O coração de Isabel deu uma guinada quando não encontrou Callum na Unidade de Terapia Intensiva na noite seguinte. Havia ensaiado seu plano uma e outra vez em sua mente durante o dia, mas agora, diante da cama vazia, uma pontada de ansiedade a percorreu.
Ousou parar uma enfermeira que passava pelo corredor, esperando que não parecesse suspeito.
— Com licença, o paciente Callum Rutland... — começou, esforçando-se para manter a calma.
A enfermeira lhe dirigiu um olhar curioso antes de consultar uma prancheta eletrônica, ao vê-la com seu uniforme não pensou mais nisso.
— O senhor Rutland foi transferido esta manhã para um quarto privado. Está no sexto andar, quarto 304 — comunicou.
— Obrigada — respondeu Isabel com um sorriso tenso, grata por não ter levantado suspeitas.
Subiu rapidamente ao sexto andar, com os nervos crescendo a cada passo. O quarto 304 estava no final do corredor, e enquanto se aproximava, sentia que sua respiração se acelerava. Quando chegou, viu que a porta estava entreaberta. Hesitou por um segundo antes de empurrá-la suavemente e espreitar.
O quarto estava em penumbra, iluminado apenas pela tênue luz de uma lâmpada de cabeceira. Na cama, Callum descansava, sua respiração pausada e constante. Isabel exalou aliviada ao vê-lo ali, com a pele pálida, mas com um semblante mais tranquilo que no dia anterior.
Entrou sem fazer ruído, fechando a porta atrás de si. Aproximou-se com cuidado, como se temesse acordá-lo, embora soubesse que estava em coma. Por um instante, simplesmente o observou, memorizando os detalhes de seu rosto relaxado. Sem poder evitar, estendeu uma mão e acariciou suavemente seu cabelo.
— Callum... — murmurou, mais para si mesma que para ele, deixando que sua mão descansasse em sua testa.
De repente, uma mão prendeu a sua, e Isabel deu um pulo, seu coração batendo descompassado. Callum abriu os olhos lentamente, olhando-a diretamente.
— Quem é você? — perguntou com voz rouca e confusa.
Isabel congelou, incapaz de desviar o olhar de seus olhos.
— Como assim quem sou? Sou Isabel... — disse com um fio de voz, sem entender o que estava acontecendo.
Callum franziu a testa, sua expressão desconcertada.
— Não te conheço — respondeu, seu tom uma mistura de desorientação e cautela. — Quem é você?
As palavras de Callum a atingiram como um balde de água fria. Recuou um passo, retirando sua mão da dele.
— Não pode ser... — sussurrou, incapaz de aceitar o que acabara de ouvir. — Você não se lembra de mim?
— Não me lembro de nada.

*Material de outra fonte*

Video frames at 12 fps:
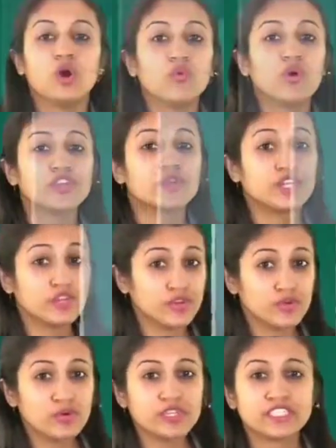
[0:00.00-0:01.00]
What you need to
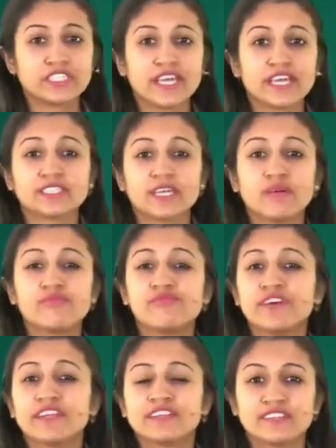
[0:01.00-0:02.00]
do is take some
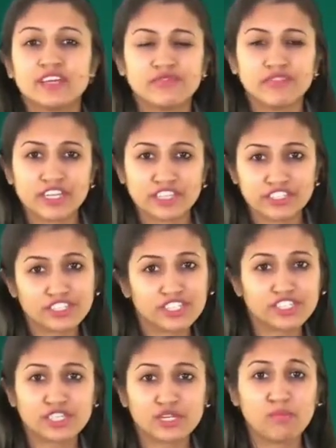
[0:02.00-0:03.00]
ferrous sulfate
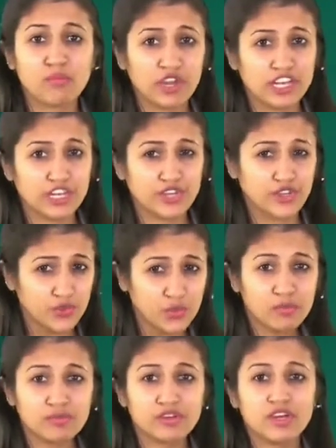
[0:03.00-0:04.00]
crystals in a boiling
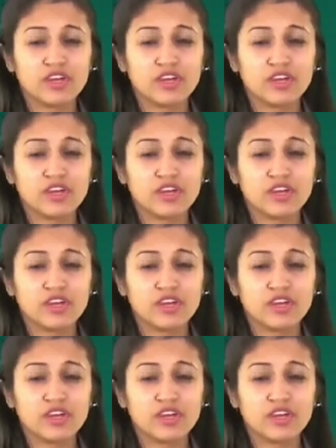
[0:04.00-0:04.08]
tube,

Por que você estava aqui? — insistiu Callum, tentando se sentar, embora claramente lhe custasse esforço.
— Eu sou... — começou a dizer, hesitando. Sua mente buscava uma resposta que não complicasse mais a situação, mas antes que pudesse continuar, Callum a interrompeu com urgência.
— Você é o quê? — insistiu, seu tom urgente. — Me diga. Não me deixe assim.

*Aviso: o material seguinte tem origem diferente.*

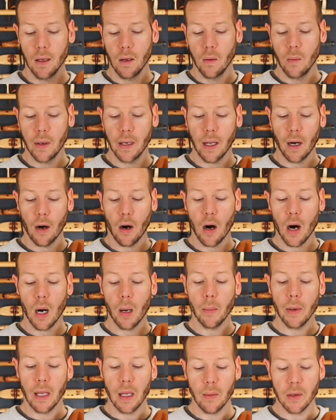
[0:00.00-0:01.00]
We get our
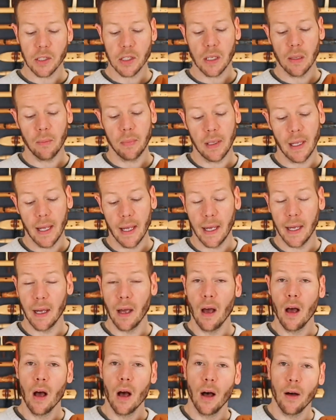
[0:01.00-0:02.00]
harmony, which can play
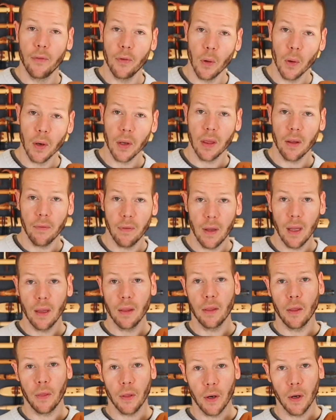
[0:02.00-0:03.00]
a fourth, a
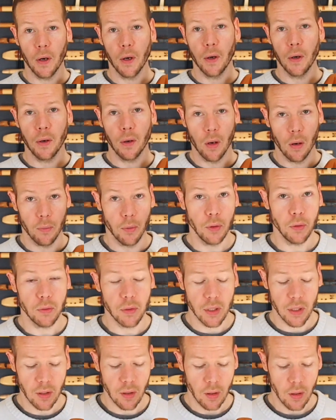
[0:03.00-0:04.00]
fifth, a third, a
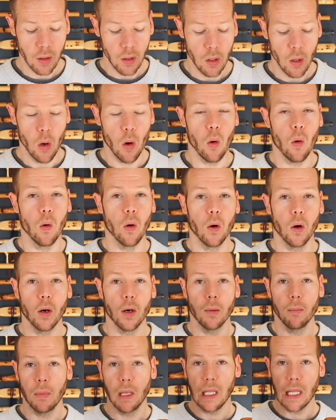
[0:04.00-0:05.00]
root,
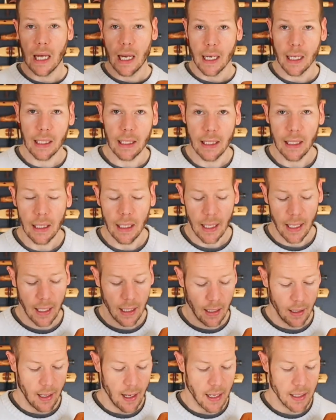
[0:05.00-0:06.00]
or melodically,
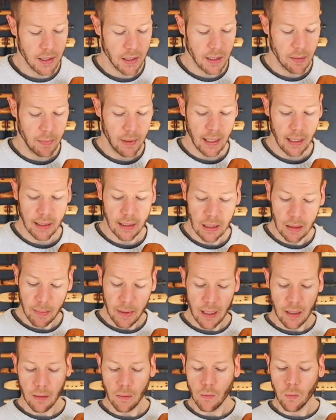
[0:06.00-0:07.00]
like I just played a little
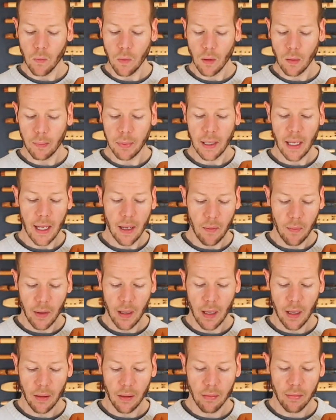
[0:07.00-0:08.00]
bit, we'll play
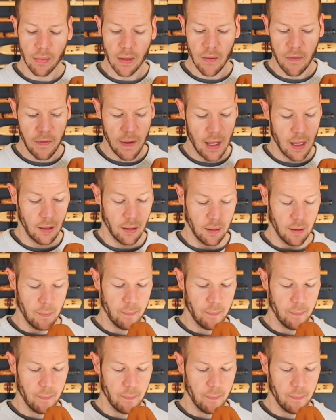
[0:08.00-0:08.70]
with the fifth.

Isabel se tensionou ao ouvir sua frustração. Seus olhos a olhavam com uma mistura de desespero e necessidade, e isso fez com que suas próprias dúvidas vacilassem.
— Callum... — murmurou, tentando acalmá-lo. Mas ele não estava disposto a deixá-la fugir da pergunta.
— Essas duas mulheres vêm e me dizem um monte de coisas que não entendo. Informações que fazem minha cabeça doer. E depois... — parou, começando a respirar mais rápido enquanto a ansiedade o invadia novamente.
Isabel viu como suas mãos tremiam ligeiramente sobre os lençóis e como seus ombros subiam e desciam com cada inalação errática. Sem pensar muito, deu um passo à frente e colocou suavemente sua mão sobre seu ombro.
— Callum... calma. Estou aqui. Respire comigo — sussurrou com voz calma, tentando transmitir-lhe paz.
Callum levantou o olhar, seus olhos encontrando os de Isabel. Por um momento, tudo nele pareceu parar. Suas respirações se acompanharam, e o caos em sua mente se dissipou o suficiente para ouvir a suavidade de sua voz e sentir o calor de sua mão.
Havia algo naquele olhar. Algo que o fazia querer confiar nela, embora não soubesse de onde vinha esse sentimento. Era diferente de qualquer coisa que tivesse sentido antes.